#### [WHAT TO WORK ON]
Reproduce only this range: the line holding "[37:07.49-37:08.49]" through the last line of the data below, both included, exactly, with no pictures.

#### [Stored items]
════
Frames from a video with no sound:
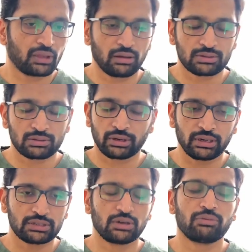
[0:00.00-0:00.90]

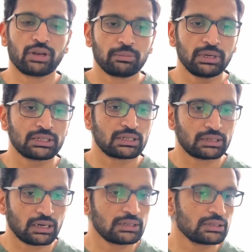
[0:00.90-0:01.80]
It's a
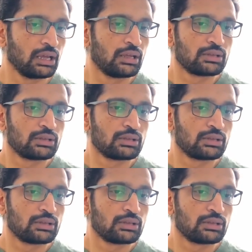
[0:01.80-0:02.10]
task.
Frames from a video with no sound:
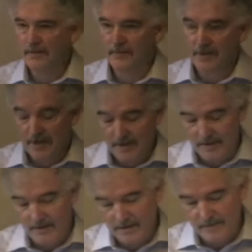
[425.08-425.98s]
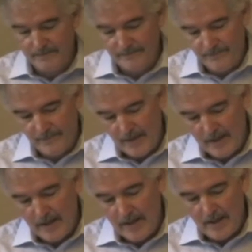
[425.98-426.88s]
different settings.
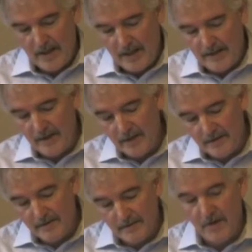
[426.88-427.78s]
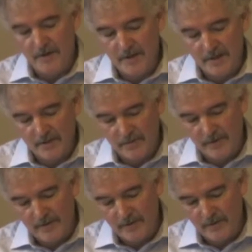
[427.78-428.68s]
And the other contextual
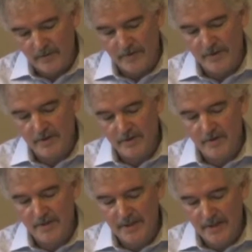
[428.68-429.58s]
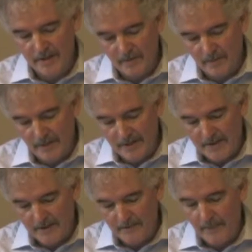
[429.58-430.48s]
theme I thought was translational
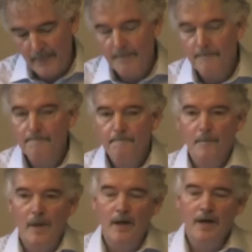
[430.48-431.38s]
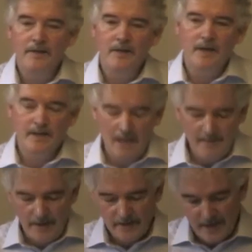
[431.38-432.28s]
medicine, and it
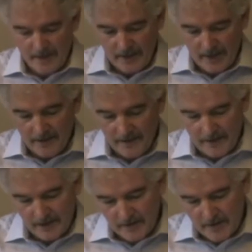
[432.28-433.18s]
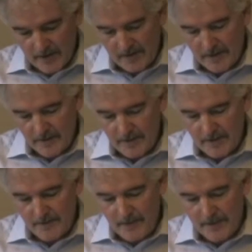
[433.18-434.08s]
came out time and again. I think that translational
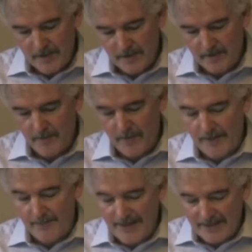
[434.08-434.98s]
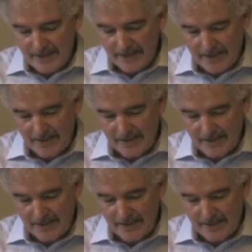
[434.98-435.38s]
medicine is best seen as a pragmatic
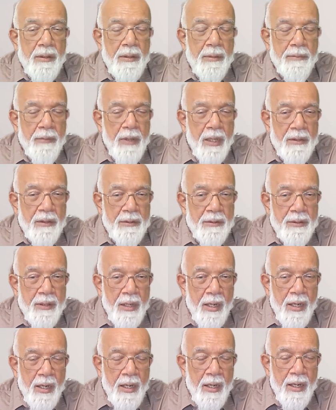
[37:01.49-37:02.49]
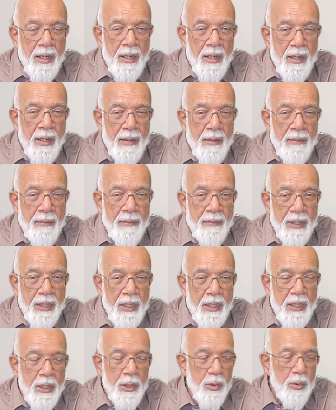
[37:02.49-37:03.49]
the mantra
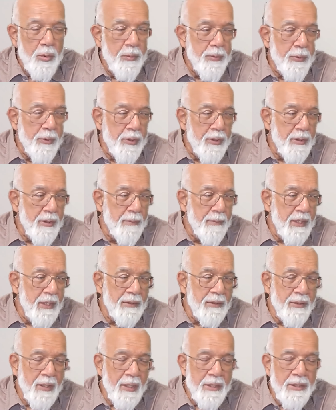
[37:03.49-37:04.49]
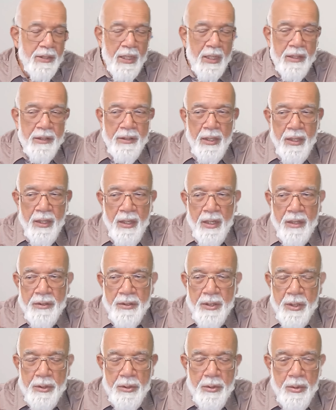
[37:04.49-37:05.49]
we go for the mantra chanting
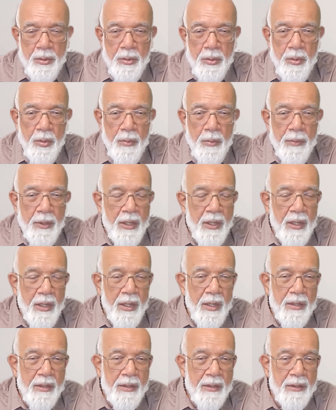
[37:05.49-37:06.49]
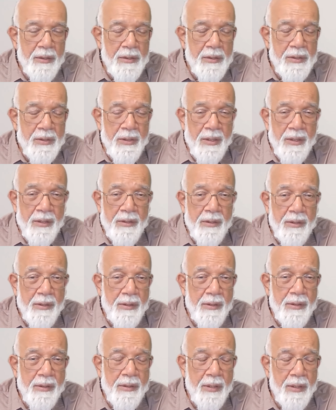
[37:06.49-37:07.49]
asatoma
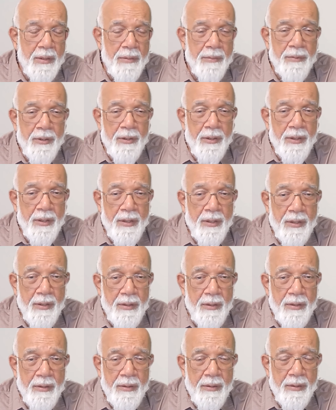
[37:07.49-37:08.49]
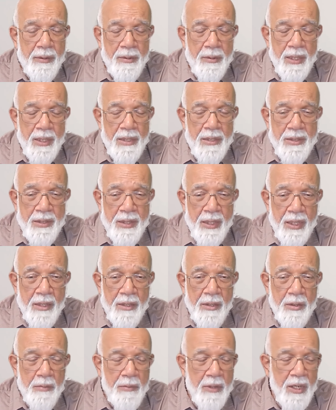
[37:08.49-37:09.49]
satdamaya you can say
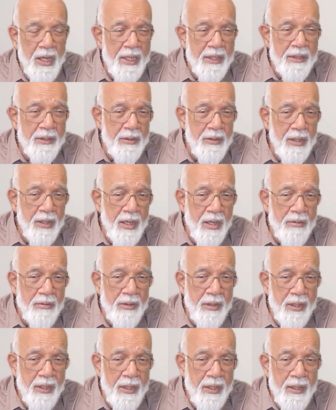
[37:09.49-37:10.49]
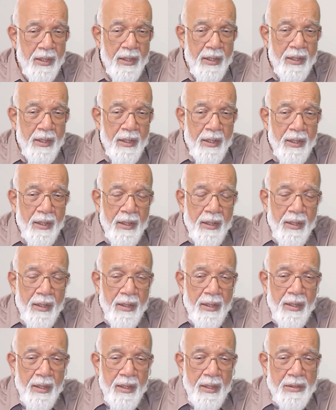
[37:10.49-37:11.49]
in your mind or loudly
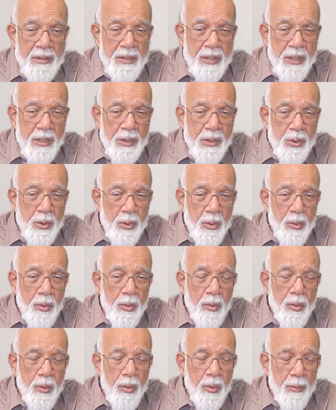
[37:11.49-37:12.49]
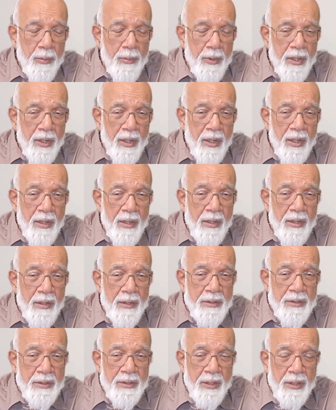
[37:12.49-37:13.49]
asatoma
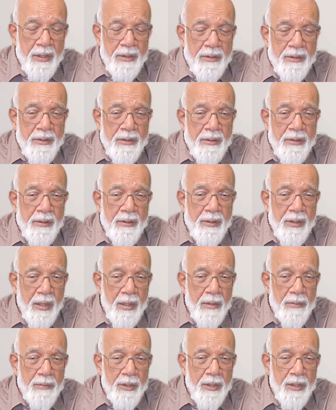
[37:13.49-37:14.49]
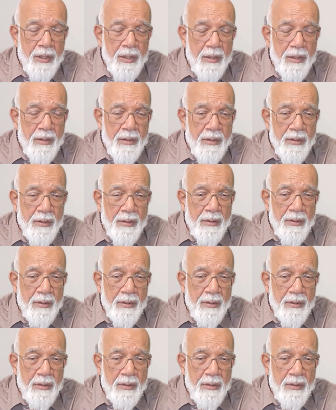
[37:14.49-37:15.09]
satdamaya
════
#### [THE ANSWER]
[37:07.49-37:08.49]
[37:08.49-37:09.49]
satdamaya you can say
[37:09.49-37:10.49]
[37:10.49-37:11.49]
in your mind or loudly
[37:11.49-37:12.49]
[37:12.49-37:13.49]
asatoma
[37:13.49-37:14.49]
[37:14.49-37:15.09]
satdamaya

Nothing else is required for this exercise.